Saturated fat is the main culprit, but cholesterol in foods also matters. Reducing the amount of
saturated fat and cholesterol in your diet helps lower your blood cholesterol level.
■ Weight. Being overweight is a risk factor for heart disease. It also tends to increase your cholesterol.
Losing weight can help lower your LDL and total cholesterol levels, as well as raise your
HDL and lower your triglyceride levels.
■ Physical Activity. Not being physically active is a risk factor for heart disease. Regular
physical activity can help lower LDL (bad) cholesterol and raise HDL (good) cholesterol
levels. It also helps you lose weight. You should try to be physically active for 30 minutes
on most, if not all, days.
Things you cannot do anything about also can affect cholesterol levels. These include:
■ Age and Gender. As women and men get older, their cholesterol levels rise. Before the age
of menopause, women have lower total cholesterol levels than men of the same age. After the age
of menopause, women’s LDL levels tend to rise.
■ Heredity. Your genes partly determine how much cholesterol your body makes.
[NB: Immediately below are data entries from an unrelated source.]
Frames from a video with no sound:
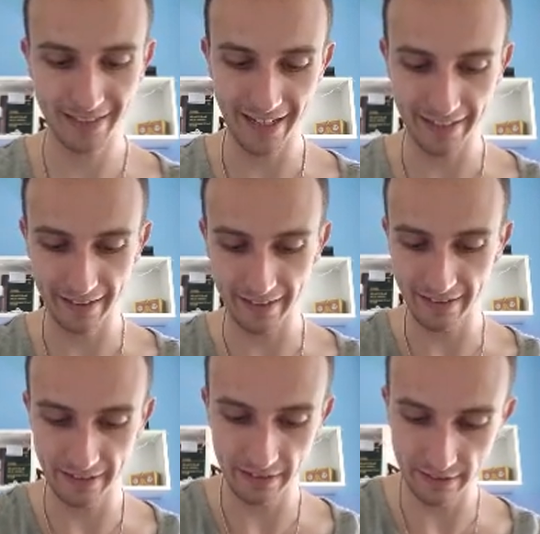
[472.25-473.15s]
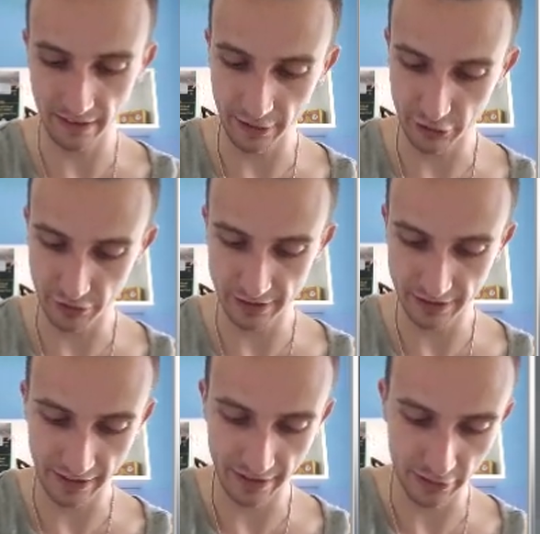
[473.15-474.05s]
Technically, I should
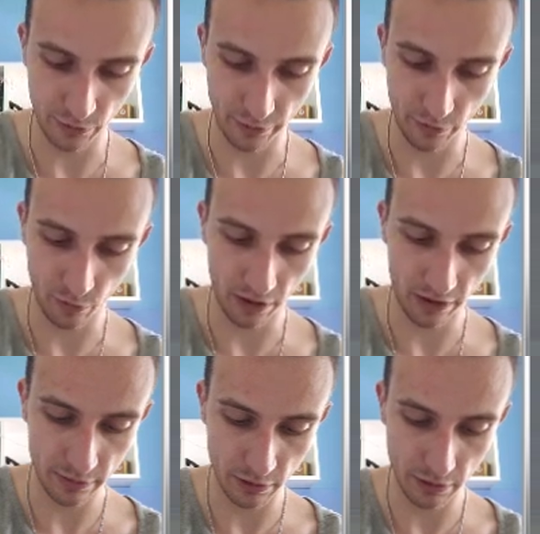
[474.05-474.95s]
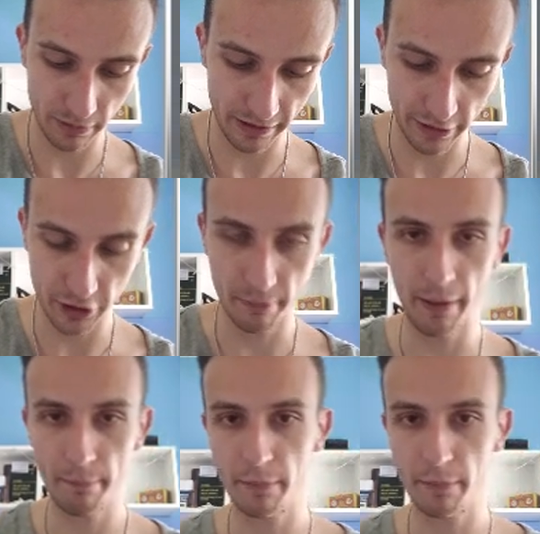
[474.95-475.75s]
say here with what multiplication map,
High blood
cholesterol can run in families.

Lowering Cholesterol With Therapeutic Lifestyle Changes (TLC)

TLC is a set of things you can do to help lower your
LDL cholesterol. The main parts of TLC are:
■ The TLC Diet. This is a lowsaturated-
fat, low-cholesterol
eating plan that calls for less
than 7 percent of calories from
satrated fat and less than 200
mg of dietary cholesterol per
day. The TLC diet recommends
only enough calories to maintain
a desirable weight and avoid weight gain. If your LDL is
not lowered enough by reducing saturated fat and cholesterol
intakes, the amount of soluble fiber in your diet
can be increased. Certain food products that contain
plant stanols or plant sterols (for example, cholesterollowering
margarines) can also be added to the TLC diet
to boost its LDL-lowering power.
■ Weight Management. Losing weight if you are overweight
can help lower LDL and is especially important
for those with a cluster of risk factors that includes high
triglyceride and/or low HDL levels and being overweight
with a large waist measurement (more than 40
inches for men and more than 35 inches for women).
■ Physical Activity. Regular physical activity (30 minutes
on most, if not all, days) is recommended for everyone.
It can help raise HDL and lower LDL and is especially

important for those with high triglyceride and/or low HDL
levels who are overweight with a large waist measurement.

Drug Treatment

Even if you begin drug treatment to lower your cholesterol,
you will need to continue your treatment with
lifestyle changes. This will keep the dose of medicine as
low as possible, and lower
your risk in other ways as well.
There are several types of
drugs available for cholesterol
lowering including statins, bile
acid sequestrants, nicotinic
acid, fibric acids, and cholesterol
absorption inhibitors.
Your doctor can help decide which type of drug is best
for you. The statin drugs are very effective in lowering
LDL levels and are safe for most people. Bile acid
sequestrants also lower LDL and can be used alone or
in combination with statin drugs. Nicotinic acid lowers
LDL and triglycerides and raises HDL. Fibric acids
lower LDL somewhat but are used mainly to treat high
triglyceride and low HDL levels. Cholesterol absorption
inhibitors lower LDL and can be used alone or in
combination with statin drugs.
Once your LDL goal has been reached, your doctor
may prescribe treatment for high triglycerides and/or
a low HDL level, if present. The treatment includes
losing weight if needed, increasing physical activity,
quitting smoking, and possibly taking a drug.